Hi,

I'm just trying to run the basic word count jython program that's distributed with Hadoop.  I've included a slightly simplified version below:


from org.apache.hadoop.fs import Path
from org.apache.hadoop.io import *
from org.apache.hadoop.mapred import *

import sys
import getopt

class WordCountMap(Mapper, MapReduceBase):
    one = IntWritable(1)
    def map(self, key, value, output, reporter):
        for w in value.toString().split():
            output.collect(Text(w), self.one)

class Summer(Reducer, MapReduceBase):
    def reduce(self, key, values, output, reporter):
        sum = 0
        while values.hasNext():
            sum += values.next().get()
        output.collect(key, IntWritable(sum))

def main(args):
    conf = JobConf(WordCountMap);
    conf.setJobName("wordcount");

    conf.setOutputKeyClass(Text);
    conf.setOutputValueClass(IntWritable);

    conf.setMapperClass(WordCountMap);
    conf.setCombinerClass(Summer);
    conf.setReducerClass(Summer);
    conf.setInputPath(Path("in"))
    conf.setOutputPath(Path("out"))
    JobClient.runJob(conf);

if __name__ == "__main__":
    main(sys.argv)


When I run "jython WordCount.py" Hadoop apparently has trouble finding my Python classes.  Sorry about the length, but here's the full output:


08/09/29 08:23:22 INFO jvm.JvmMetrics: Initializing JVM Metrics with processName=JobTracker, sessionId=
08/09/29 08:23:22 WARN mapred.JobClient: No job jar file set.  User classes may not be found.
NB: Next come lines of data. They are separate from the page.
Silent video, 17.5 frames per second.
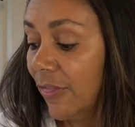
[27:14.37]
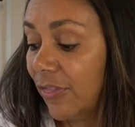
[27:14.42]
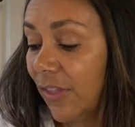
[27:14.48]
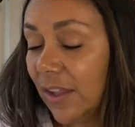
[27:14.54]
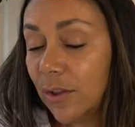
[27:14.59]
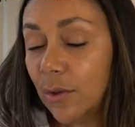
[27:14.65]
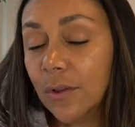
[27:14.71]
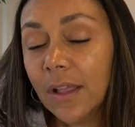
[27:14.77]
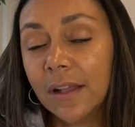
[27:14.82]

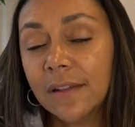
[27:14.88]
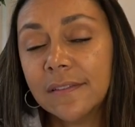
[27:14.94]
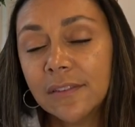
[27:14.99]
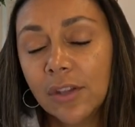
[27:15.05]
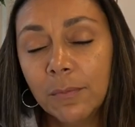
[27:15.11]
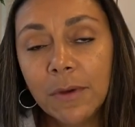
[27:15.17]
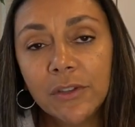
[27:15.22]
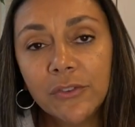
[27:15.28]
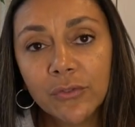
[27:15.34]
thank you guys
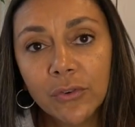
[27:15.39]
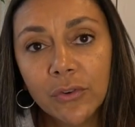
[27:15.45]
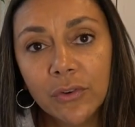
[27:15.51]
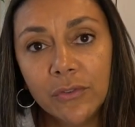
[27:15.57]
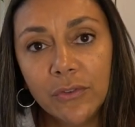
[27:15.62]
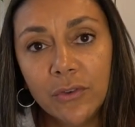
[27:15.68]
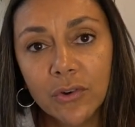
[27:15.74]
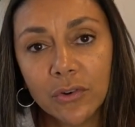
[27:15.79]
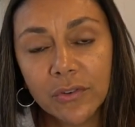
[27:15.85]
so much
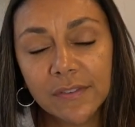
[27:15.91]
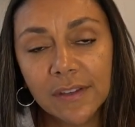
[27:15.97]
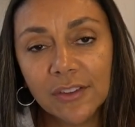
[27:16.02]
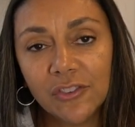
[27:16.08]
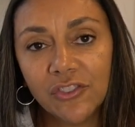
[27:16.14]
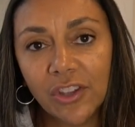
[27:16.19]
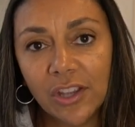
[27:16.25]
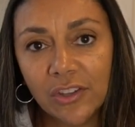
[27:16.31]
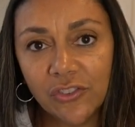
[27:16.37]
for your
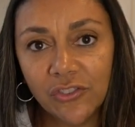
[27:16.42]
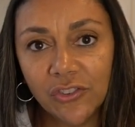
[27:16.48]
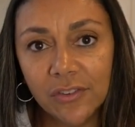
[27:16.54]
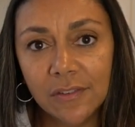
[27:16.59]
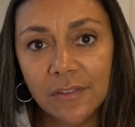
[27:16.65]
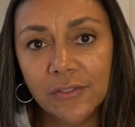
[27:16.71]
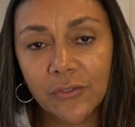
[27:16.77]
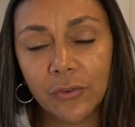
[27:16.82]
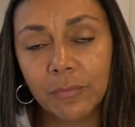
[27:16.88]

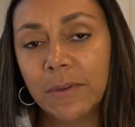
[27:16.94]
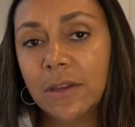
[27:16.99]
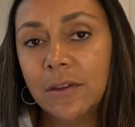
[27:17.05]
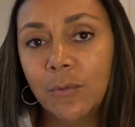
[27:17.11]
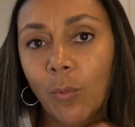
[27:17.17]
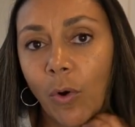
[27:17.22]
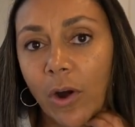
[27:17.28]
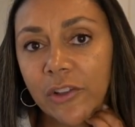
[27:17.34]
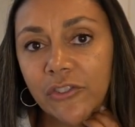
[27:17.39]
suggestions for
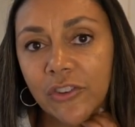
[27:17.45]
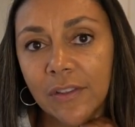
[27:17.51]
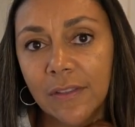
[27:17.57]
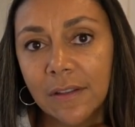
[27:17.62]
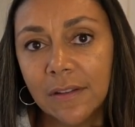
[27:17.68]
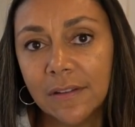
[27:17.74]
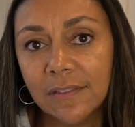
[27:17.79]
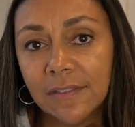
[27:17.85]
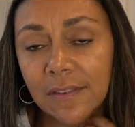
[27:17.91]
me watching
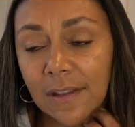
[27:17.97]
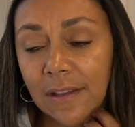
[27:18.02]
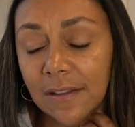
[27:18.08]
this.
See JobConf(Class) or JobConf#setJar(String).
08/09/29 08:23:22 INFO mapred.FileInputFormat: Total input paths to process : 1
08/09/29 08:23:23 INFO mapred.JobClient: Running job: job_local_1
08/09/29 08:23:23 INFO mapred.MapTask: numReduceTasks: 1
08/09/29 08:23:23 WARN mapred.LocalJobRunner: job_local_1
java.lang.RuntimeException: java.lang.RuntimeException: java.lang.ClassNotFoundException: org.python.proxies.__main__$WordCountMap$0
    at org.apache.hadoop.conf.Configuration.getClass(Configuration.java:639)
    at org.apache.hadoop.mapred.JobConf.getMapperClass(JobConf.java:728)
    at org.apache.hadoop.mapred.MapRunner.configure(MapRunner.java:36)
    at org.apache.hadoop.util.ReflectionUtils.setConf(ReflectionUtils.java:58)
    at org.apache.hadoop.util.ReflectionUtils.newInstance(ReflectionUtils.java:82)
    at org.apache.hadoop.mapred.MapTask.run(MapTask.java:204)
    at org.apache.hadoop.mapred.LocalJobRunner$Job.run(LocalJobRunner.java:132)
Caused by: java.lang.RuntimeException: java.lang.ClassNotFoundException: org.python.proxies.__main__$WordCountMap$0
    at org.apache.hadoop.conf.Configuration.getClass(Configuration.java:607)
    at org.apache.hadoop.conf.Configuration.getClass(Configuration.java:631)
    ... 6 more
Caused by: java.lang.ClassNotFoundException: org.python.proxies.__main__$WordCountMap$0
    at java.net.URLClassLoader$1.run(URLClassLoader.java:200)
    at java.security.AccessController.doPrivileged(Native Method)
    at java.net.URLClassLoader.findClass(URLClassLoader.java:188)
    at java.lang.ClassLoader.loadClass(ClassLoader.java:306)
    at sun.misc.Launcher$AppClassLoader.loadClass(Launcher.java:276)
    at java.lang.ClassLoader.loadClass(ClassLoader.java:251)
    at java.lang.ClassLoader.loadClassInternal(ClassLoader.java:319)
    at java.lang.Class.forName0(Native Method)
    at java.lang.Class.forName(Class.java:247)
    at org.apache.hadoop.conf.Configuration.getClassByName(Configuration.java:587)
    at org.apache.hadoop.conf.Configuration.getClass(Configuration.java:605)
    ... 7 more
Traceback (innermost last):
  File "WordCount.py", line 54, in ?
  File "WordCount.py", line 51, in main
    at org.apache.hadoop.mapred.JobClient.runJob(JobClient.java:894)
    at sun.reflect.NativeMethodAccessorImpl.invoke0(Native Method)
    at sun.reflect.NativeMethodAccessorImpl.invoke(NativeMethodAccessorImpl.java:39)
    at sun.reflect.DelegatingMethodAccessorImpl.invoke(DelegatingMethodAccessorImpl.java:25)
    at java.lang.reflect.Method.invoke(Method.java:597)

java.io.IOException: java.io.IOException: Job failed!


Has anyone seen this type of problem before?  And do you know how I can tell Hadoop about the existence of the classes in org.python.proxies.__main__?

Best,
John